Another problem raised during the hearing was transgenderism in the military. Shortly after his inauguration, Biden issued an executive order allowing transgender-identifying individuals to serve in the U.S. armed forces, marking a policy reversal from that of the Trump administration.
During his line of questioning, Sen. Mike Rounds, R-S.D., referenced an alleged “young woman in the South Dakota National Guard [who] experienced a situation at basic training where she was sleeping in open bays and showering” with female-identifying males who had not undergone surgery, “but were documented as females because they had begun the drug therapy process.”
According to Rounds, this 18-year-old woman “was uncomfortable with her situation but had limited options on how to deal with it” because “she feared she’d be targeted for retaliation.” When asked how he would handle such issues as Joint Chiefs chair, Brown didn’t offer a specific answer, instead saying that “as you’re being inclusive, you also don’t want to make other individuals uncomfortable” and that if confirmed, he would “take a look to see if [the military] can improve on how [it] approach[es] situations like this.”
Meanwhile, several Democrats spent their time attacking fellow committee member Tommy Tuberville, R-Ala., who has been holding up Biden’s DOD civilian and general flag officer nominees in response to the Pentagon’s radical abortion policies. As The Federalist’s Jordan Boyd previously reported, Defense Secretary Lloyd Austin “announced in February that the taxpayer-funded Pentagon would grant up to three weeks of paid time off and travel for U.S. military members and their family members to obtain abortions.”

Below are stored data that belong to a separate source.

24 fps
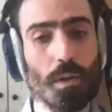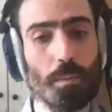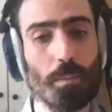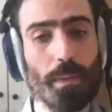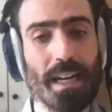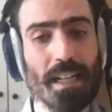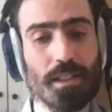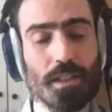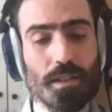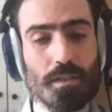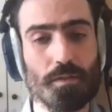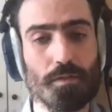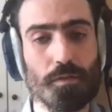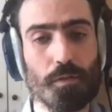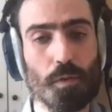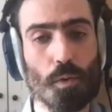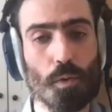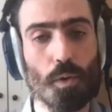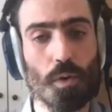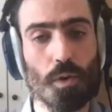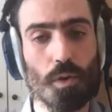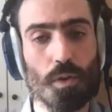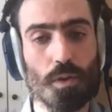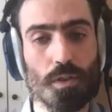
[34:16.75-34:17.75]
imagine
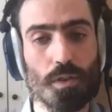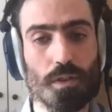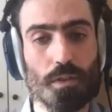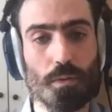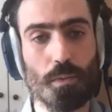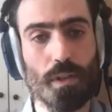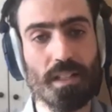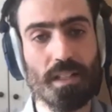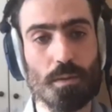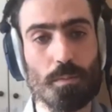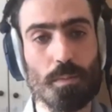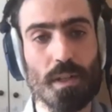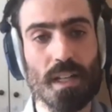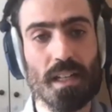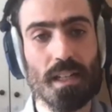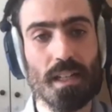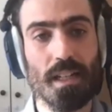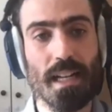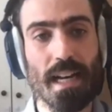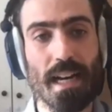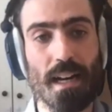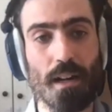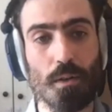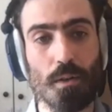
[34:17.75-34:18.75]
for the resume
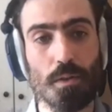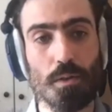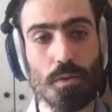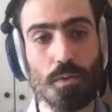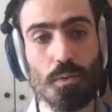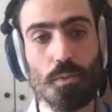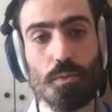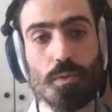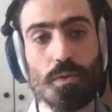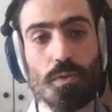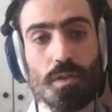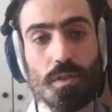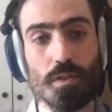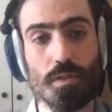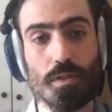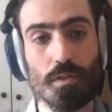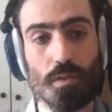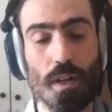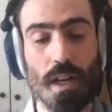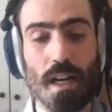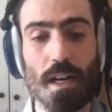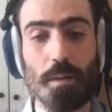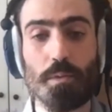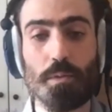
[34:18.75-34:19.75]
and how you
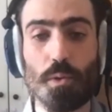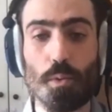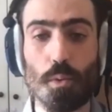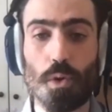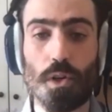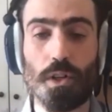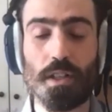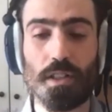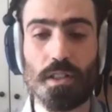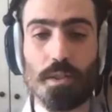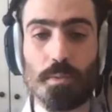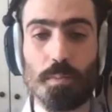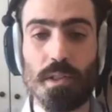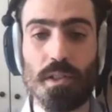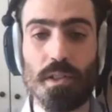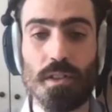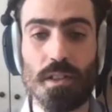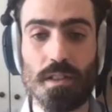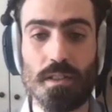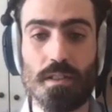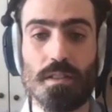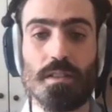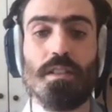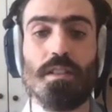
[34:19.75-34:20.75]
describe your work
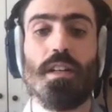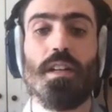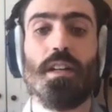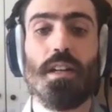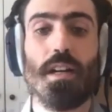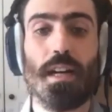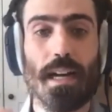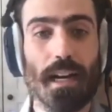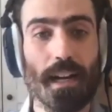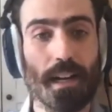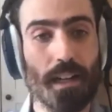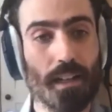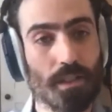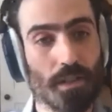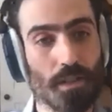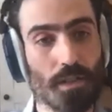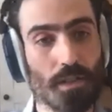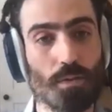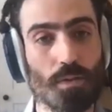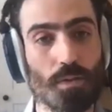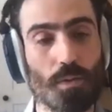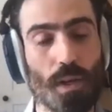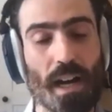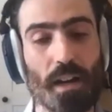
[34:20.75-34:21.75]
experience
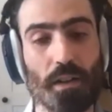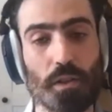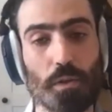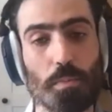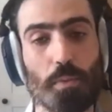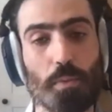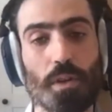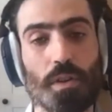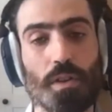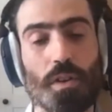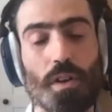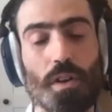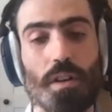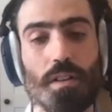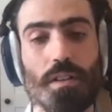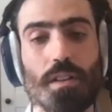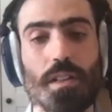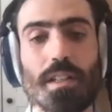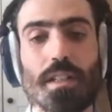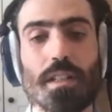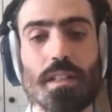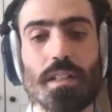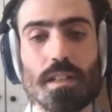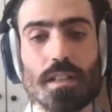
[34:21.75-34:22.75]
as how you put it on
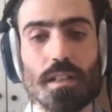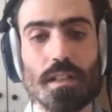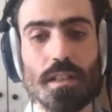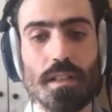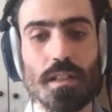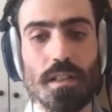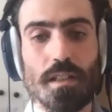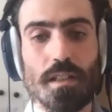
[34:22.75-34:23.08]
linkedin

According to Tuberville, the policy — which “would subsidize thousands of ‘non-covered abortions‘” without congressional authorization or taxpayer approval — is “immoral and arguably illegal.”
“One of my colleagues is exercising a prerogative to place a hold on 250 generals and flag officers. I’m unaware of anything that they have done … that would warrant them being disrespected or punished or delayed in their careers,” Sen. Tim Kaine, D-Va., said in reference to Tuberville. Sens. Elizabeth Warren, D-Mass., and Jacky Rosen, D-Nev., also criticized Tuberville, with Rosen indirectly accusing the Alabama senator of partaking in an “extreme, anti-choice agenda.”
A committee vote on Brown’s confirmation will be held at a later date.